Go through the data and copy each line where the word "frames" shows up.

BEGIN PROVIDED RECORDS

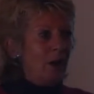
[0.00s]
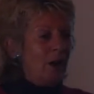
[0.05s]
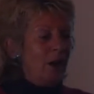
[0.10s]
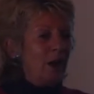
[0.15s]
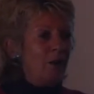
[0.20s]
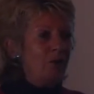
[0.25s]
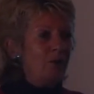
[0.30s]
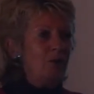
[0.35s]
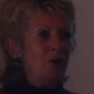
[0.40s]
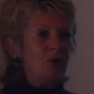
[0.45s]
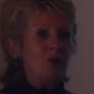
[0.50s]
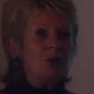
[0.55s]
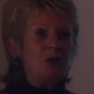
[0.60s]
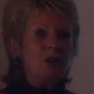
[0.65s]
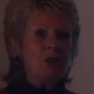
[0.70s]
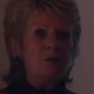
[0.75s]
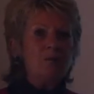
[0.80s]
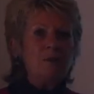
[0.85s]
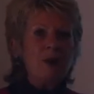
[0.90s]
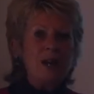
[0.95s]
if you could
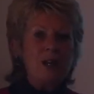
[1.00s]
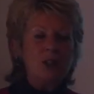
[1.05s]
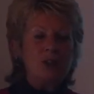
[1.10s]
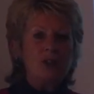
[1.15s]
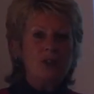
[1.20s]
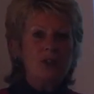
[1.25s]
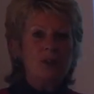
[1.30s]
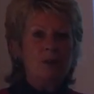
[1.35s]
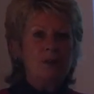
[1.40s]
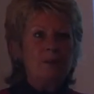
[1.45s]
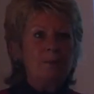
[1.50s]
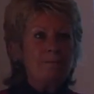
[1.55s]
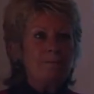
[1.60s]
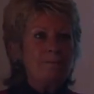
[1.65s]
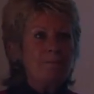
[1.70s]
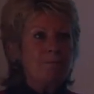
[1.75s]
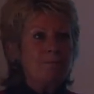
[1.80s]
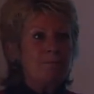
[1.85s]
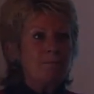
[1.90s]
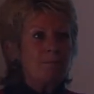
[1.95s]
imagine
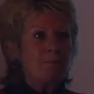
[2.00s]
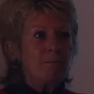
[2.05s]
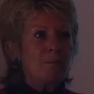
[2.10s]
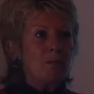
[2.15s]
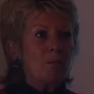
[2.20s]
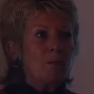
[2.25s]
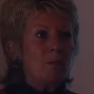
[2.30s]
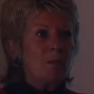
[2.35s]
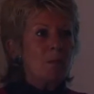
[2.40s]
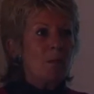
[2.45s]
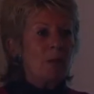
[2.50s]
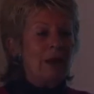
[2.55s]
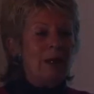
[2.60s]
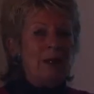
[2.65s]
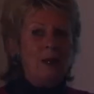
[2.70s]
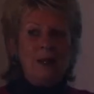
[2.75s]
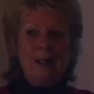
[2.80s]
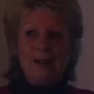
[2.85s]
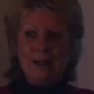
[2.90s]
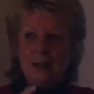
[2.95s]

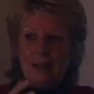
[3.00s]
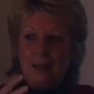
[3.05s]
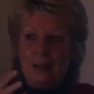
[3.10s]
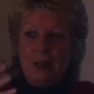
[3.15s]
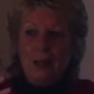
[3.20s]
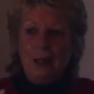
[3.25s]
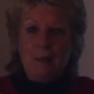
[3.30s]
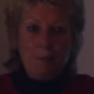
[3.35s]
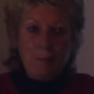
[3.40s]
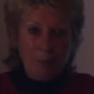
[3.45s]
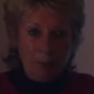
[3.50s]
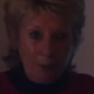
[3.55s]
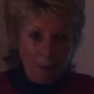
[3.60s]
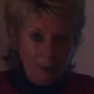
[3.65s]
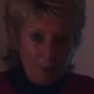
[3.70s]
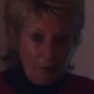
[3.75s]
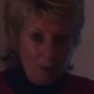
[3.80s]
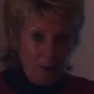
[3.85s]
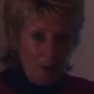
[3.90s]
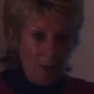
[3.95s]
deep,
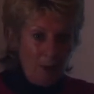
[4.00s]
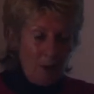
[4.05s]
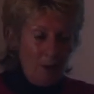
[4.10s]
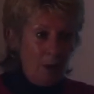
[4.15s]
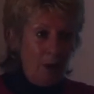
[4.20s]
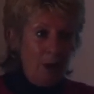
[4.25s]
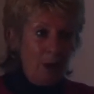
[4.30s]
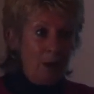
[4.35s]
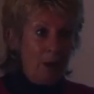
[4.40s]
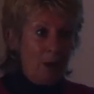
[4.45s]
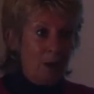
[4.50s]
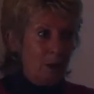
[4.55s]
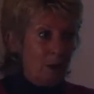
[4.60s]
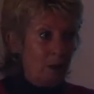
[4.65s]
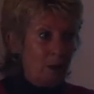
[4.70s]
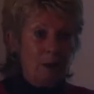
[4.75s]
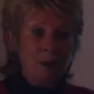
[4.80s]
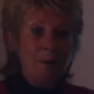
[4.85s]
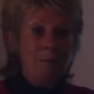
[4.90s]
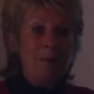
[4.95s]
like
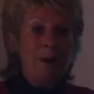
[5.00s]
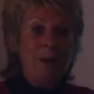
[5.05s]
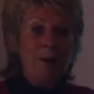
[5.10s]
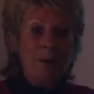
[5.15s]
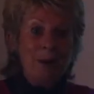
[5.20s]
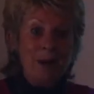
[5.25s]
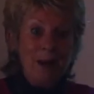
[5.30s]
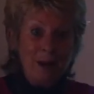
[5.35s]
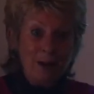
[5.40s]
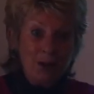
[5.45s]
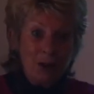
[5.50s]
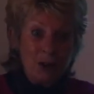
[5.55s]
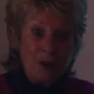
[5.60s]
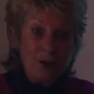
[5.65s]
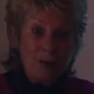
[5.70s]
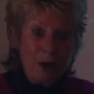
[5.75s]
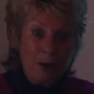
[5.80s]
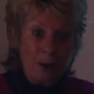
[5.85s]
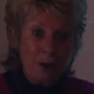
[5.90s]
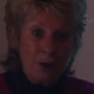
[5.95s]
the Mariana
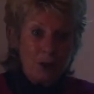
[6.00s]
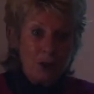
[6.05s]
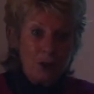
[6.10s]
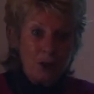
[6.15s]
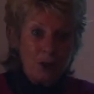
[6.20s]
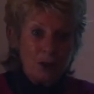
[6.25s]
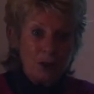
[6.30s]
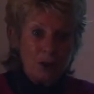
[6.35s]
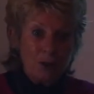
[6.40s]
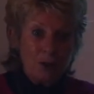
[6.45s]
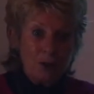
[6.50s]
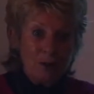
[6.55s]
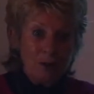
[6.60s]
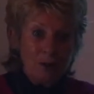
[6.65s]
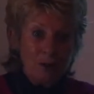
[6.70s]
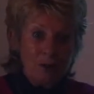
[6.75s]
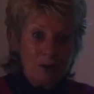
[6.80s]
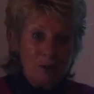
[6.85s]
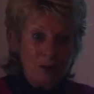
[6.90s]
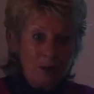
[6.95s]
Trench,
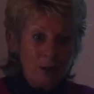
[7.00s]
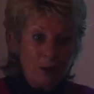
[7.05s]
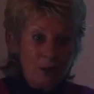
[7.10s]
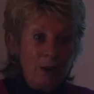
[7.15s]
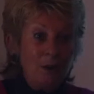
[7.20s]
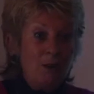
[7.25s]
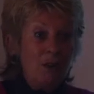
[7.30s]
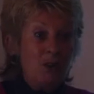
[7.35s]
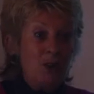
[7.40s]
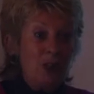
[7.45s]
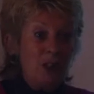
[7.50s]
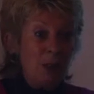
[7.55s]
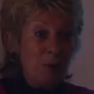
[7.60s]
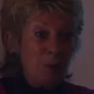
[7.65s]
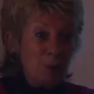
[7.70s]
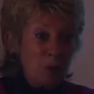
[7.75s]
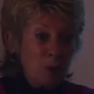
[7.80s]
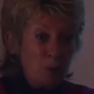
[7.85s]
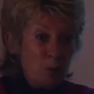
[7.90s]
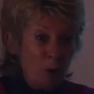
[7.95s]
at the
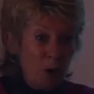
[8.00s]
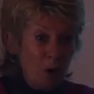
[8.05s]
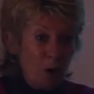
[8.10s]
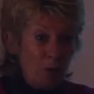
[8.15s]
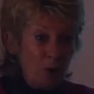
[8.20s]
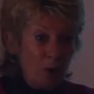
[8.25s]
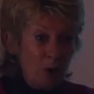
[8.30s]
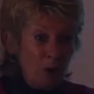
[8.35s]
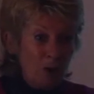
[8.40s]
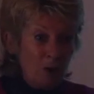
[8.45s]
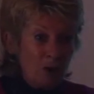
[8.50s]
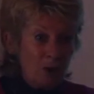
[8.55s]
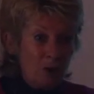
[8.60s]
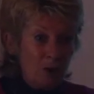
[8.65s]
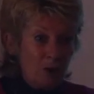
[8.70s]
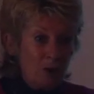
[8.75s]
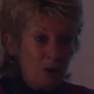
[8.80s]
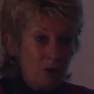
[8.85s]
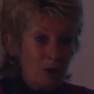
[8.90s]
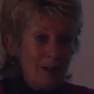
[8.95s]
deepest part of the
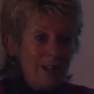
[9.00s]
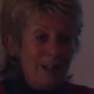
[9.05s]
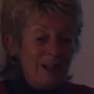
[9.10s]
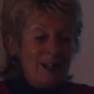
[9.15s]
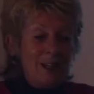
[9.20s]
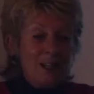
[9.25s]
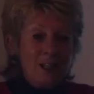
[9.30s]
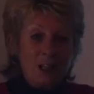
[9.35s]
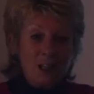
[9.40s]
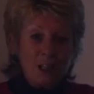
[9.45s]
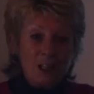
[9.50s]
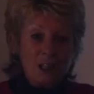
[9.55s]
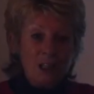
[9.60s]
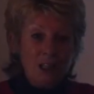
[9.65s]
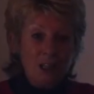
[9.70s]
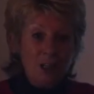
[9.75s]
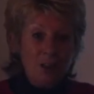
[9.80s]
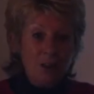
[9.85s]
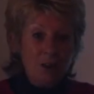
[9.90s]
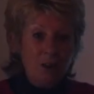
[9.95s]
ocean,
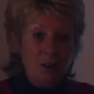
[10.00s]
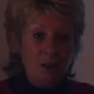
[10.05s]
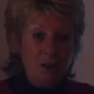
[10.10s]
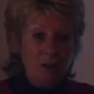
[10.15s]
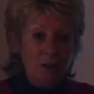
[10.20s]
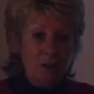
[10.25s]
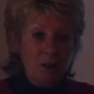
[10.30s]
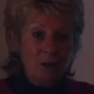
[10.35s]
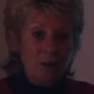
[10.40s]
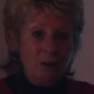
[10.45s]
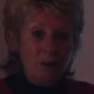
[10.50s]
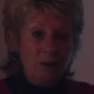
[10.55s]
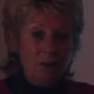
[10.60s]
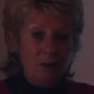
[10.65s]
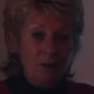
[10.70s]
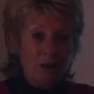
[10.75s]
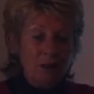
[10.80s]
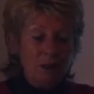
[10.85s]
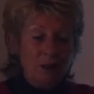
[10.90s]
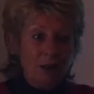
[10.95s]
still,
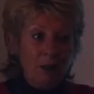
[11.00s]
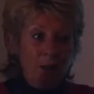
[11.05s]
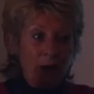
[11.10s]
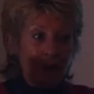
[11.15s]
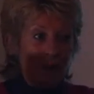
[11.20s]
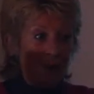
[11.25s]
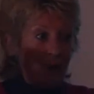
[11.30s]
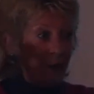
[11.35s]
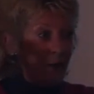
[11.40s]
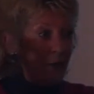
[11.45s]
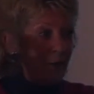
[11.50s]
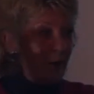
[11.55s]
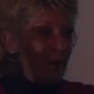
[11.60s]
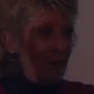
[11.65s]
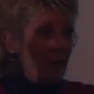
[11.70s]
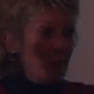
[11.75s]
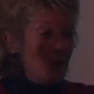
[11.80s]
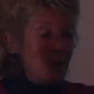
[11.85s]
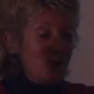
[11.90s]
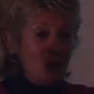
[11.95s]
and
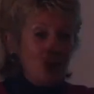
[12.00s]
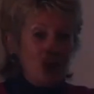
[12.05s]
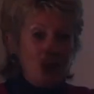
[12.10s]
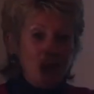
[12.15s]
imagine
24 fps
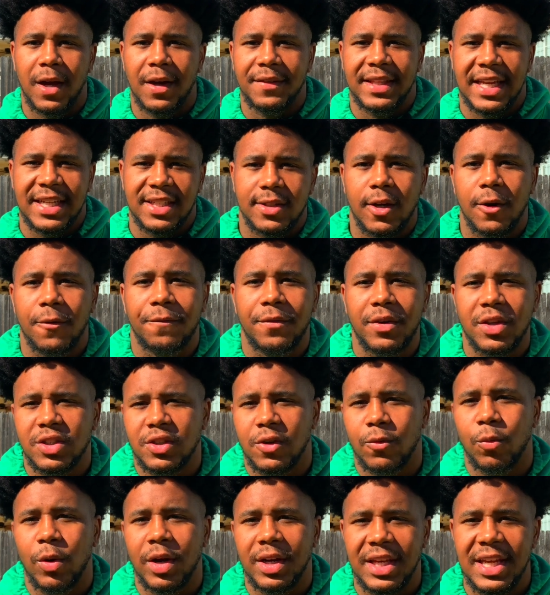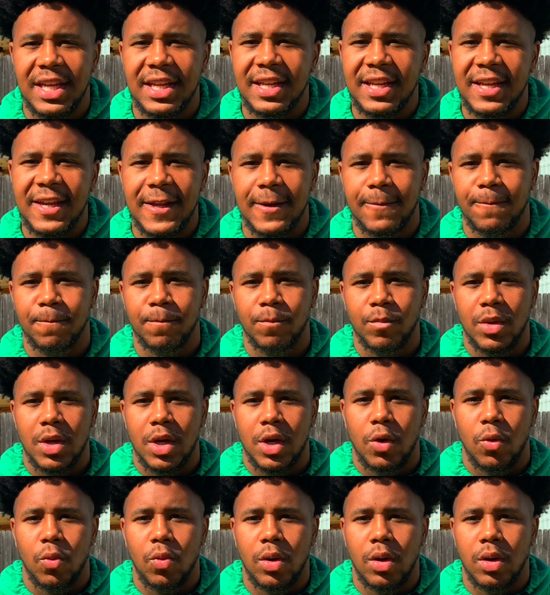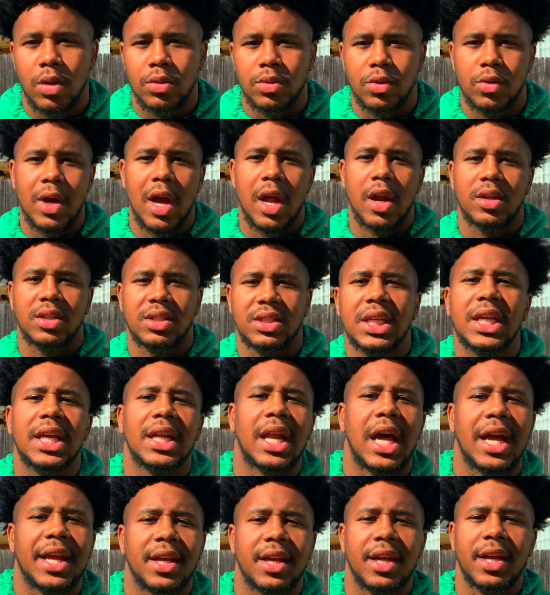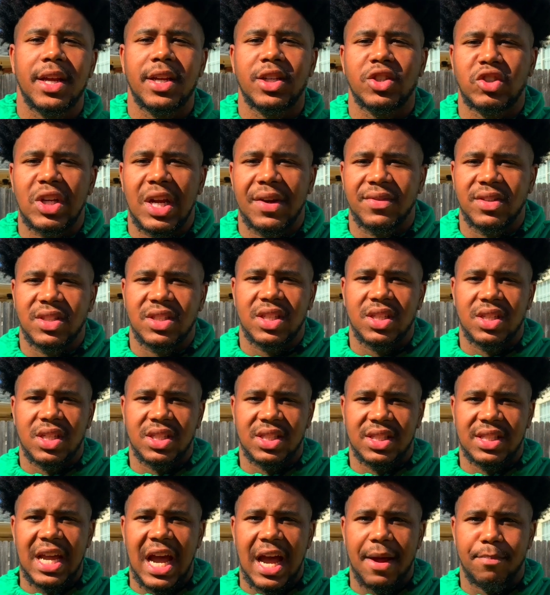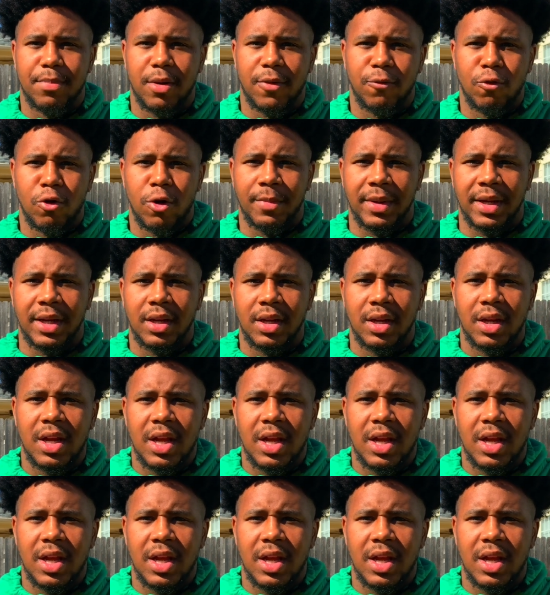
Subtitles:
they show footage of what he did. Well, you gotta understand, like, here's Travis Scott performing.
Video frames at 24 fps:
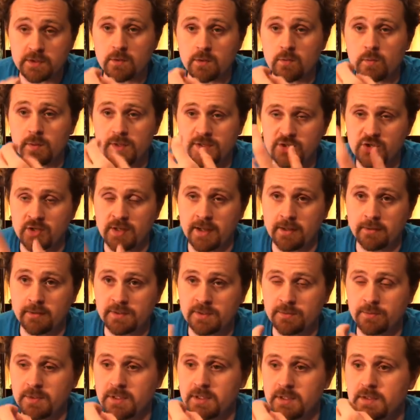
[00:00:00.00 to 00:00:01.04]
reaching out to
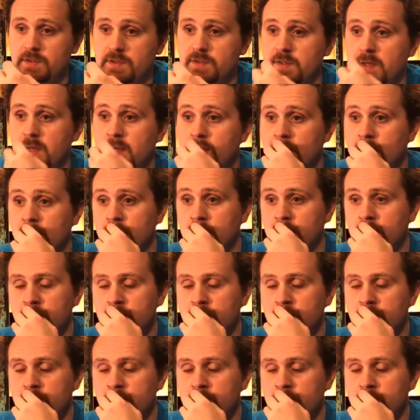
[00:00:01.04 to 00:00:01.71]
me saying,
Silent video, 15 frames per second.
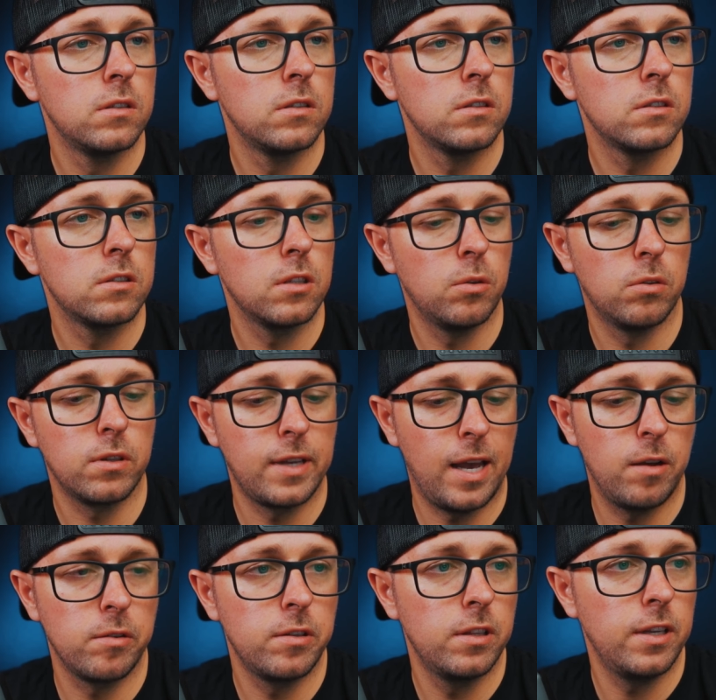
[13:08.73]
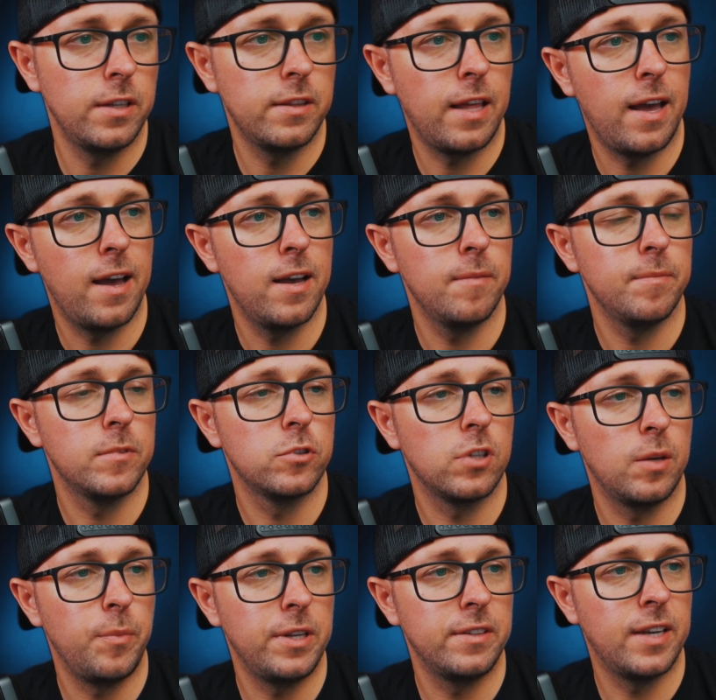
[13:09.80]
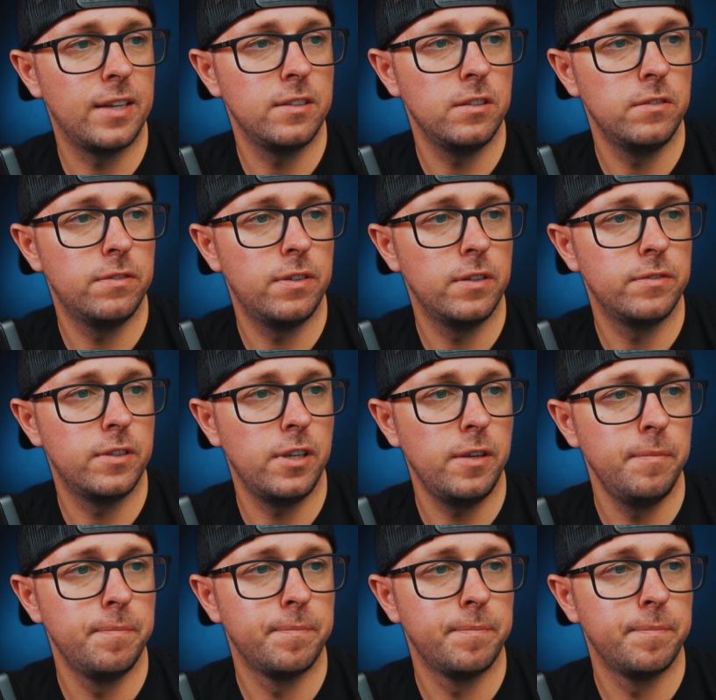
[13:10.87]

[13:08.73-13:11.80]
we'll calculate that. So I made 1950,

END PROVIDED RECORDS

### ANSWER BELOW
Video frames at 24 fps:
Silent video, 15 frames per second.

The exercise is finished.